EXERCISE AIM:
From the first line to the last, give the records again exactly and skip the pictures.

** PROVIDED DATA follows **

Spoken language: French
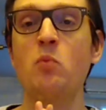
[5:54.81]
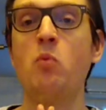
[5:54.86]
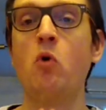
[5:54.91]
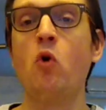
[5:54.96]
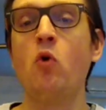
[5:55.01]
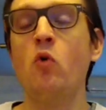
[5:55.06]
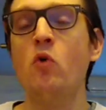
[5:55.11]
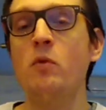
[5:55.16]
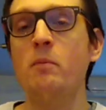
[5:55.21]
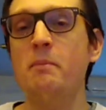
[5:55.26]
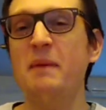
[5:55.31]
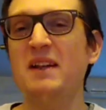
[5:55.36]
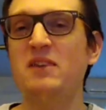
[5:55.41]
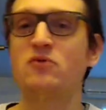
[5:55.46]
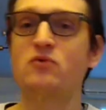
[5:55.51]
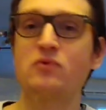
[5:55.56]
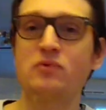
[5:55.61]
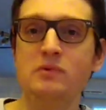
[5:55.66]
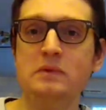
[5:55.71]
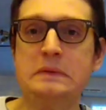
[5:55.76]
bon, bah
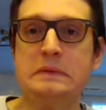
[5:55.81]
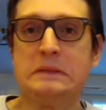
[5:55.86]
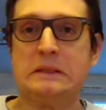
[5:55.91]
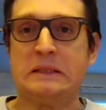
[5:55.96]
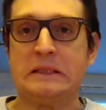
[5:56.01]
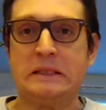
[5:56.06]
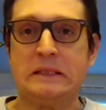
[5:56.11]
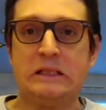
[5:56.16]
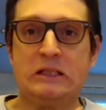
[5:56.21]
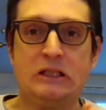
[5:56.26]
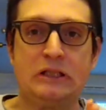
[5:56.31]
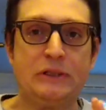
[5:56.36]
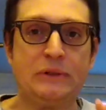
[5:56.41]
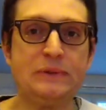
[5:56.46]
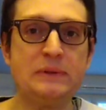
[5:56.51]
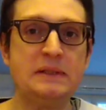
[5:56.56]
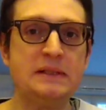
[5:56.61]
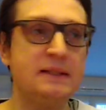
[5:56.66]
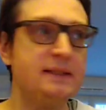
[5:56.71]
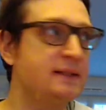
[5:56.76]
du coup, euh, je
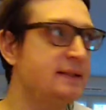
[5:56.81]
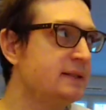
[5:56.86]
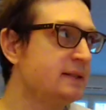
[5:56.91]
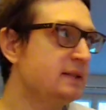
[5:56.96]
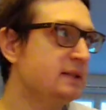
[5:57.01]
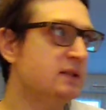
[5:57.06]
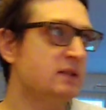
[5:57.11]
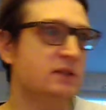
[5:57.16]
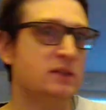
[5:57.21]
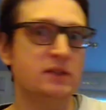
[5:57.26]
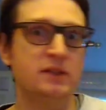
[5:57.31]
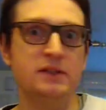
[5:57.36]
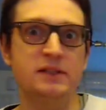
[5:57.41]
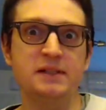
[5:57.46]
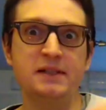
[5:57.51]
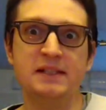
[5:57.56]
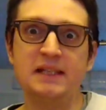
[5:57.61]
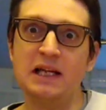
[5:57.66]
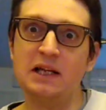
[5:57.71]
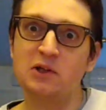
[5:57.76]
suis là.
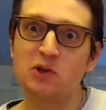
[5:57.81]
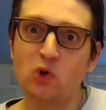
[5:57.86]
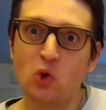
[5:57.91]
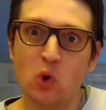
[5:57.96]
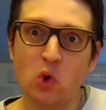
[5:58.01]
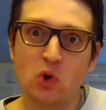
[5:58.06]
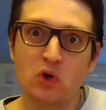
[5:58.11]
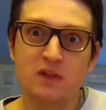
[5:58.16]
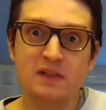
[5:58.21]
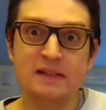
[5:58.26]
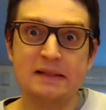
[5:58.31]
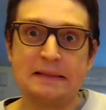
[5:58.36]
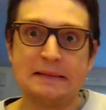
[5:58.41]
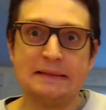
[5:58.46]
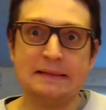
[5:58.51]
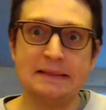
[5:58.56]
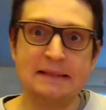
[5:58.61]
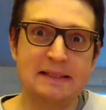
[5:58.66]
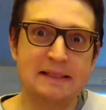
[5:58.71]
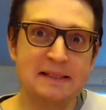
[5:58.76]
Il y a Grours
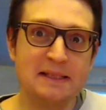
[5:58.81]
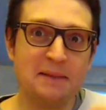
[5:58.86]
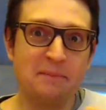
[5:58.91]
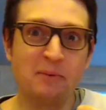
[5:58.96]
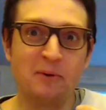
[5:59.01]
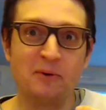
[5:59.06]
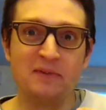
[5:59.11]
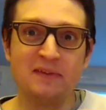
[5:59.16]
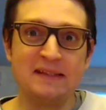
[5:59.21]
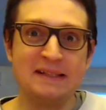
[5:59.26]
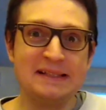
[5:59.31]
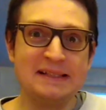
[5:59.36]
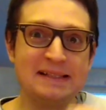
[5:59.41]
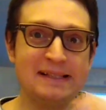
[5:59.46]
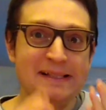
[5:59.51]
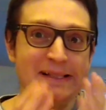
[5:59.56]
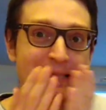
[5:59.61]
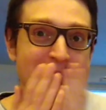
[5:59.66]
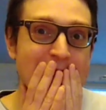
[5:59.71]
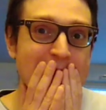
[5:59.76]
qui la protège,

** End of PROVIDED DATA **

RESPONSE AREA:
Spoken language: French
[5:54.81]
[5:54.86]
[5:54.91]
[5:54.96]
[5:55.01]
[5:55.06]
[5:55.11]
[5:55.16]
[5:55.21]
[5:55.26]
[5:55.31]
[5:55.36]
[5:55.41]
[5:55.46]
[5:55.51]
[5:55.56]
[5:55.61]
[5:55.66]
[5:55.71]
[5:55.76]
bon, bah
[5:55.81]
[5:55.86]
[5:55.91]
[5:55.96]
[5:56.01]
[5:56.06]
[5:56.11]
[5:56.16]
[5:56.21]
[5:56.26]
[5:56.31]
[5:56.36]
[5:56.41]
[5:56.46]
[5:56.51]
[5:56.56]
[5:56.61]
[5:56.66]
[5:56.71]
[5:56.76]
du coup, euh, je
[5:56.81]
[5:56.86]
[5:56.91]
[5:56.96]
[5:57.01]
[5:57.06]
[5:57.11]
[5:57.16]
[5:57.21]
[5:57.26]
[5:57.31]
[5:57.36]
[5:57.41]
[5:57.46]
[5:57.51]
[5:57.56]
[5:57.61]
[5:57.66]
[5:57.71]
[5:57.76]
suis là.
[5:57.81]
[5:57.86]
[5:57.91]
[5:57.96]
[5:58.01]
[5:58.06]
[5:58.11]
[5:58.16]
[5:58.21]
[5:58.26]
[5:58.31]
[5:58.36]
[5:58.41]
[5:58.46]
[5:58.51]
[5:58.56]
[5:58.61]
[5:58.66]
[5:58.71]
[5:58.76]
Il y a Grours
[5:58.81]
[5:58.86]
[5:58.91]
[5:58.96]
[5:59.01]
[5:59.06]
[5:59.11]
[5:59.16]
[5:59.21]
[5:59.26]
[5:59.31]
[5:59.36]
[5:59.41]
[5:59.46]
[5:59.51]
[5:59.56]
[5:59.61]
[5:59.66]
[5:59.71]
[5:59.76]
qui la protège,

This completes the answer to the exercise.